Leila Gonçalves has heard many such stories. Without people like her, famine would have broken out long ago, she is convinced. “We take on the task of the state.” In addition to church associations, it is mainly left-wing groups that provide help. The Movement of the Homeless (MTST) maintains solidarity kitchens in some cities, which the Landless (MST) produces and donates food. But it is not enough to absorb the need. Gonçalves leads into a light-flooded room with a large cross in which packages are stored, pasta, rice, oil – a company donation, only the bare essentials. When the pandemic began, more was given, but the willingness to help has decreased because the middle class is also beginning to feel that the crisis is not sparing them. Gonçalves believes the worst is yet to come.

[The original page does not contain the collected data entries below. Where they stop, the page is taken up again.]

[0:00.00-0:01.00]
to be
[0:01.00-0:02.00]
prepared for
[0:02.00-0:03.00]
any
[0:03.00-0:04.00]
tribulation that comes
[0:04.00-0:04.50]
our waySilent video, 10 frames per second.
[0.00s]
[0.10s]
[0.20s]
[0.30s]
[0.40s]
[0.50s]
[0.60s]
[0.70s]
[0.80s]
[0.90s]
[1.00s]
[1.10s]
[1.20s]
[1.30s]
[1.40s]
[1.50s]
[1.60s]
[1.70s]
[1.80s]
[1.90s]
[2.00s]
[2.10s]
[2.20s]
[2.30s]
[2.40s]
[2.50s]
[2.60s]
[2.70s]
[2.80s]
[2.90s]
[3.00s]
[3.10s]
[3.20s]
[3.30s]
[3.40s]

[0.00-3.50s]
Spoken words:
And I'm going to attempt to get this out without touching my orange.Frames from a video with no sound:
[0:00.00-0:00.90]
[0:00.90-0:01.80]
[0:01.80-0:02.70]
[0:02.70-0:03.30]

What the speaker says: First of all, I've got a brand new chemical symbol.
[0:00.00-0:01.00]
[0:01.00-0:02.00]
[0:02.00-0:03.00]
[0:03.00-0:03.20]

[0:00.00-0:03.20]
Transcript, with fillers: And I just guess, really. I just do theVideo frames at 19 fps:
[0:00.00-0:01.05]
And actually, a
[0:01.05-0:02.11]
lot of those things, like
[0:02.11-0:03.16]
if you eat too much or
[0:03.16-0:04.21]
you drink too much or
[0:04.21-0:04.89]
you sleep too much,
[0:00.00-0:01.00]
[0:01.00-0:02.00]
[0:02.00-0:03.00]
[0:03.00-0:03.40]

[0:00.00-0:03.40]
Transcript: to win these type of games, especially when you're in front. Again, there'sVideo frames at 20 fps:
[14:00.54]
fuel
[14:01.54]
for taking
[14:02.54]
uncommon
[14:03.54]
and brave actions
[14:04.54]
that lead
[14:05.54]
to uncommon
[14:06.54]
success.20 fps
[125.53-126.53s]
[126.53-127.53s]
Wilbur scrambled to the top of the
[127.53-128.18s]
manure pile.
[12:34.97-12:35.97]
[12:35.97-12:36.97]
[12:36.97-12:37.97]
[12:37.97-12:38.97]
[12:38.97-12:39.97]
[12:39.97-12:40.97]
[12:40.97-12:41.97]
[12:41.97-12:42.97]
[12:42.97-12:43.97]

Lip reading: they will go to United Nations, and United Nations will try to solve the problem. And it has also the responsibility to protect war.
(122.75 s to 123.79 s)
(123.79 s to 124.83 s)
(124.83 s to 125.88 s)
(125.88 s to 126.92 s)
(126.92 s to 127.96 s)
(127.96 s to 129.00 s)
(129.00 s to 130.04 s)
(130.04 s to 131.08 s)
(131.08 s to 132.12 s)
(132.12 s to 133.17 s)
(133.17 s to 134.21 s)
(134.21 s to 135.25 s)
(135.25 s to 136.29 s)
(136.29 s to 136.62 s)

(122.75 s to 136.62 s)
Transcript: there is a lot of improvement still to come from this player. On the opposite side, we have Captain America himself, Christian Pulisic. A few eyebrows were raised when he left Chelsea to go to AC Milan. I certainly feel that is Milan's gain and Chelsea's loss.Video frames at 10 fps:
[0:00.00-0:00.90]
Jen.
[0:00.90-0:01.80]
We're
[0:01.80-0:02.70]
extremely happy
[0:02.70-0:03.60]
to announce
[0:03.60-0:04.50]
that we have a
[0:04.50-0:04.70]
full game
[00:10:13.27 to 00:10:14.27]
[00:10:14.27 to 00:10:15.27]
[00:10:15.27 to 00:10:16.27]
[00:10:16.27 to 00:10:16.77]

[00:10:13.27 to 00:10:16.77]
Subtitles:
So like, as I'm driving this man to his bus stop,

Meanwhile, President Bolsonaro has launched a new social program. It is called “Auxílio Brasil” (Help Brazil) and replaces the “Bolsa Família” program introduced under Lula da Silva. According to experts, however, fewer people are reached in this way, and the state funds are hardly sufficient for a dignified life. Leila Gonçalves is also skeptical. “Bolsonaro wants to let us starve after all.” In October’s upcoming presidential election, she will vote for Lula, who is expected to run again. In 2019, the chief justices annulled all four sentences imposed on the former head of state for alleged money laundering, embezzlement and passive corruption.

It’s entirely possible that Bolsonaro and Lula will face each other in a runoff. Quite a few expect that until then the social question will determine the debates. During the 2018 election campaign, Jair Bolsonaro managed to capitalize on many Brazilians’ dissatisfaction with the political class. He relied on fake news, portrayed himself as a fighter for morality and order, and won more than 55 percent against Fernando Haddad of the Labor Party. However, it is more than questionable whether the ailing Bolsonaro will achieve such a result again. Many Brazilians may make a “gut decision”. If they go to the polls on an empty stomach, things could get tight for the incumbent.